Data records: Begin

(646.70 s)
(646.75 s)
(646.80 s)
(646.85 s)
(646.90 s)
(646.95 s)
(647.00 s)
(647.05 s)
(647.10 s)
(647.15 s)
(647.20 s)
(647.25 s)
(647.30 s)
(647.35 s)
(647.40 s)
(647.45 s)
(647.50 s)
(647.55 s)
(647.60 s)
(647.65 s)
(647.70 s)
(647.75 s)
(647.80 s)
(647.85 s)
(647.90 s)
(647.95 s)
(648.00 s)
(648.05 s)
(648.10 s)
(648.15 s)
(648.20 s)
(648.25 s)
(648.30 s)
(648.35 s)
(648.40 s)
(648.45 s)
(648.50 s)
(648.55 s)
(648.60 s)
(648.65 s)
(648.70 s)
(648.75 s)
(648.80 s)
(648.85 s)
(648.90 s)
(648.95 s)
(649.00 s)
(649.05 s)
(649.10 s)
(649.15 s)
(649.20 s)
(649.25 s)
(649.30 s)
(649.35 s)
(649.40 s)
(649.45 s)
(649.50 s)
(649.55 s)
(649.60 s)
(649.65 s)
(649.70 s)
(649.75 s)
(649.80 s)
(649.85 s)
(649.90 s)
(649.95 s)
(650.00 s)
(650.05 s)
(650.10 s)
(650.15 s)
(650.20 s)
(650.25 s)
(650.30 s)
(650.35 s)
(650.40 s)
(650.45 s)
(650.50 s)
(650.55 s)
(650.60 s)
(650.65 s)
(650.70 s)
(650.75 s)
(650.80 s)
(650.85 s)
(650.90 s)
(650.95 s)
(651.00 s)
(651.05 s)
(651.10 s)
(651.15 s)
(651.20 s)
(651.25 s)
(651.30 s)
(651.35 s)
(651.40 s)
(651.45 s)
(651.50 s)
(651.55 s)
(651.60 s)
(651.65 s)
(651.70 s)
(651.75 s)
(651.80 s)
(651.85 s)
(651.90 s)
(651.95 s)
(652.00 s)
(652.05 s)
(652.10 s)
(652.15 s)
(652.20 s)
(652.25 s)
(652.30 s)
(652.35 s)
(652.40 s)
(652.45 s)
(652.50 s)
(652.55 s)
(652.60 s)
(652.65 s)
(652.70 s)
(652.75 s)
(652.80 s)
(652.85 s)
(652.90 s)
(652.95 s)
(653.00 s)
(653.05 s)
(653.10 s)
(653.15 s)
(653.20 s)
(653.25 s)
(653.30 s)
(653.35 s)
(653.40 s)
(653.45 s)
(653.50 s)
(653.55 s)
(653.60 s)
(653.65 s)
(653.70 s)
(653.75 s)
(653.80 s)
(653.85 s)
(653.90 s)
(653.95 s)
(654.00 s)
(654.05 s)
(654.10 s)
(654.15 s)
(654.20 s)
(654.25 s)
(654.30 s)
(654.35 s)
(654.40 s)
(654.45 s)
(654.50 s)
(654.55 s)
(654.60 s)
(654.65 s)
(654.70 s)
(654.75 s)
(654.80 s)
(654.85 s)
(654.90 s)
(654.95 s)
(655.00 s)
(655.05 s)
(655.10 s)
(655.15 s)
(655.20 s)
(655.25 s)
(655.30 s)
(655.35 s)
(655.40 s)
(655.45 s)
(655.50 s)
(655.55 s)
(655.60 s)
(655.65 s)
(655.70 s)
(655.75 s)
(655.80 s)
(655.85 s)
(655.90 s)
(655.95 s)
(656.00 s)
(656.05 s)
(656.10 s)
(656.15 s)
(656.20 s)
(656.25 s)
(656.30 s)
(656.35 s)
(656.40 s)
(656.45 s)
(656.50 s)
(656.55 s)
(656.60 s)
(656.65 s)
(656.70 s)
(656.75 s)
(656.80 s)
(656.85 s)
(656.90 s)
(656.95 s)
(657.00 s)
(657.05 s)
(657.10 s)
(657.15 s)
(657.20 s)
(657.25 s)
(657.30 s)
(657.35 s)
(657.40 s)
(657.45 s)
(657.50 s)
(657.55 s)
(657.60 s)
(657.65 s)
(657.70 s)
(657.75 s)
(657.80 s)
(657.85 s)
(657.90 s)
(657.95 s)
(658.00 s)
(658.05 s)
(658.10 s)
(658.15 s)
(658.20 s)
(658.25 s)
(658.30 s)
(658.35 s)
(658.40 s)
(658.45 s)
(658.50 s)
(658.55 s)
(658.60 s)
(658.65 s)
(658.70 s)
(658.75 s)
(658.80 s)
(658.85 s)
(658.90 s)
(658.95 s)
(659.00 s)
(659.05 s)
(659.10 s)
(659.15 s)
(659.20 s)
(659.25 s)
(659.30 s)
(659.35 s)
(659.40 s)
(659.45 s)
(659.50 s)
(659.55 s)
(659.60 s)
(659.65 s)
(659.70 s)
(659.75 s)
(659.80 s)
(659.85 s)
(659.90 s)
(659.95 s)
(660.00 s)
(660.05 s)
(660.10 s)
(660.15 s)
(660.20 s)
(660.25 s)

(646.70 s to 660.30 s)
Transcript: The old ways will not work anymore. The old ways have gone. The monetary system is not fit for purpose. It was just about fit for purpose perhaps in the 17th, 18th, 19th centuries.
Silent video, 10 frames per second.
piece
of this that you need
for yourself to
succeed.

Data records: End

→ About this task
Nothing is to be left out; every record above must be repeated exactly.

→ Response to the task
(646.70 s)
(646.75 s)
(646.80 s)
(646.85 s)
(646.90 s)
(646.95 s)
(647.00 s)
(647.05 s)
(647.10 s)
(647.15 s)
(647.20 s)
(647.25 s)
(647.30 s)
(647.35 s)
(647.40 s)
(647.45 s)
(647.50 s)
(647.55 s)
(647.60 s)
(647.65 s)
(647.70 s)
(647.75 s)
(647.80 s)
(647.85 s)
(647.90 s)
(647.95 s)
(648.00 s)
(648.05 s)
(648.10 s)
(648.15 s)
(648.20 s)
(648.25 s)
(648.30 s)
(648.35 s)
(648.40 s)
(648.45 s)
(648.50 s)
(648.55 s)
(648.60 s)
(648.65 s)
(648.70 s)
(648.75 s)
(648.80 s)
(648.85 s)
(648.90 s)
(648.95 s)
(649.00 s)
(649.05 s)
(649.10 s)
(649.15 s)
(649.20 s)
(649.25 s)
(649.30 s)
(649.35 s)
(649.40 s)
(649.45 s)
(649.50 s)
(649.55 s)
(649.60 s)
(649.65 s)
(649.70 s)
(649.75 s)
(649.80 s)
(649.85 s)
(649.90 s)
(649.95 s)
(650.00 s)
(650.05 s)
(650.10 s)
(650.15 s)
(650.20 s)
(650.25 s)
(650.30 s)
(650.35 s)
(650.40 s)
(650.45 s)
(650.50 s)
(650.55 s)
(650.60 s)
(650.65 s)
(650.70 s)
(650.75 s)
(650.80 s)
(650.85 s)
(650.90 s)
(650.95 s)
(651.00 s)
(651.05 s)
(651.10 s)
(651.15 s)
(651.20 s)
(651.25 s)
(651.30 s)
(651.35 s)
(651.40 s)
(651.45 s)
(651.50 s)
(651.55 s)
(651.60 s)
(651.65 s)
(651.70 s)
(651.75 s)
(651.80 s)
(651.85 s)
(651.90 s)
(651.95 s)
(652.00 s)
(652.05 s)
(652.10 s)
(652.15 s)
(652.20 s)
(652.25 s)
(652.30 s)
(652.35 s)
(652.40 s)
(652.45 s)
(652.50 s)
(652.55 s)
(652.60 s)
(652.65 s)
(652.70 s)
(652.75 s)
(652.80 s)
(652.85 s)
(652.90 s)
(652.95 s)
(653.00 s)
(653.05 s)
(653.10 s)
(653.15 s)
(653.20 s)
(653.25 s)
(653.30 s)
(653.35 s)
(653.40 s)
(653.45 s)
(653.50 s)
(653.55 s)
(653.60 s)
(653.65 s)
(653.70 s)
(653.75 s)
(653.80 s)
(653.85 s)
(653.90 s)
(653.95 s)
(654.00 s)
(654.05 s)
(654.10 s)
(654.15 s)
(654.20 s)
(654.25 s)
(654.30 s)
(654.35 s)
(654.40 s)
(654.45 s)
(654.50 s)
(654.55 s)
(654.60 s)
(654.65 s)
(654.70 s)
(654.75 s)
(654.80 s)
(654.85 s)
(654.90 s)
(654.95 s)
(655.00 s)
(655.05 s)
(655.10 s)
(655.15 s)
(655.20 s)
(655.25 s)
(655.30 s)
(655.35 s)
(655.40 s)
(655.45 s)
(655.50 s)
(655.55 s)
(655.60 s)
(655.65 s)
(655.70 s)
(655.75 s)
(655.80 s)
(655.85 s)
(655.90 s)
(655.95 s)
(656.00 s)
(656.05 s)
(656.10 s)
(656.15 s)
(656.20 s)
(656.25 s)
(656.30 s)
(656.35 s)
(656.40 s)
(656.45 s)
(656.50 s)
(656.55 s)
(656.60 s)
(656.65 s)
(656.70 s)
(656.75 s)
(656.80 s)
(656.85 s)
(656.90 s)
(656.95 s)
(657.00 s)
(657.05 s)
(657.10 s)
(657.15 s)
(657.20 s)
(657.25 s)
(657.30 s)
(657.35 s)
(657.40 s)
(657.45 s)
(657.50 s)
(657.55 s)
(657.60 s)
(657.65 s)
(657.70 s)
(657.75 s)
(657.80 s)
(657.85 s)
(657.90 s)
(657.95 s)
(658.00 s)
(658.05 s)
(658.10 s)
(658.15 s)
(658.20 s)
(658.25 s)
(658.30 s)
(658.35 s)
(658.40 s)
(658.45 s)
(658.50 s)
(658.55 s)
(658.60 s)
(658.65 s)
(658.70 s)
(658.75 s)
(658.80 s)
(658.85 s)
(658.90 s)
(658.95 s)
(659.00 s)
(659.05 s)
(659.10 s)
(659.15 s)
(659.20 s)
(659.25 s)
(659.30 s)
(659.35 s)
(659.40 s)
(659.45 s)
(659.50 s)
(659.55 s)
(659.60 s)
(659.65 s)
(659.70 s)
(659.75 s)
(659.80 s)
(659.85 s)
(659.90 s)
(659.95 s)
(660.00 s)
(660.05 s)
(660.10 s)
(660.15 s)
(660.20 s)
(660.25 s)

(646.70 s to 660.30 s)
Transcript: The old ways will not work anymore. The old ways have gone. The monetary system is not fit for purpose. It was just about fit for purpose perhaps in the 17th, 18th, 19th centuries.
Silent video, 10 frames per second.
piece
of this that you need
for yourself to
succeed.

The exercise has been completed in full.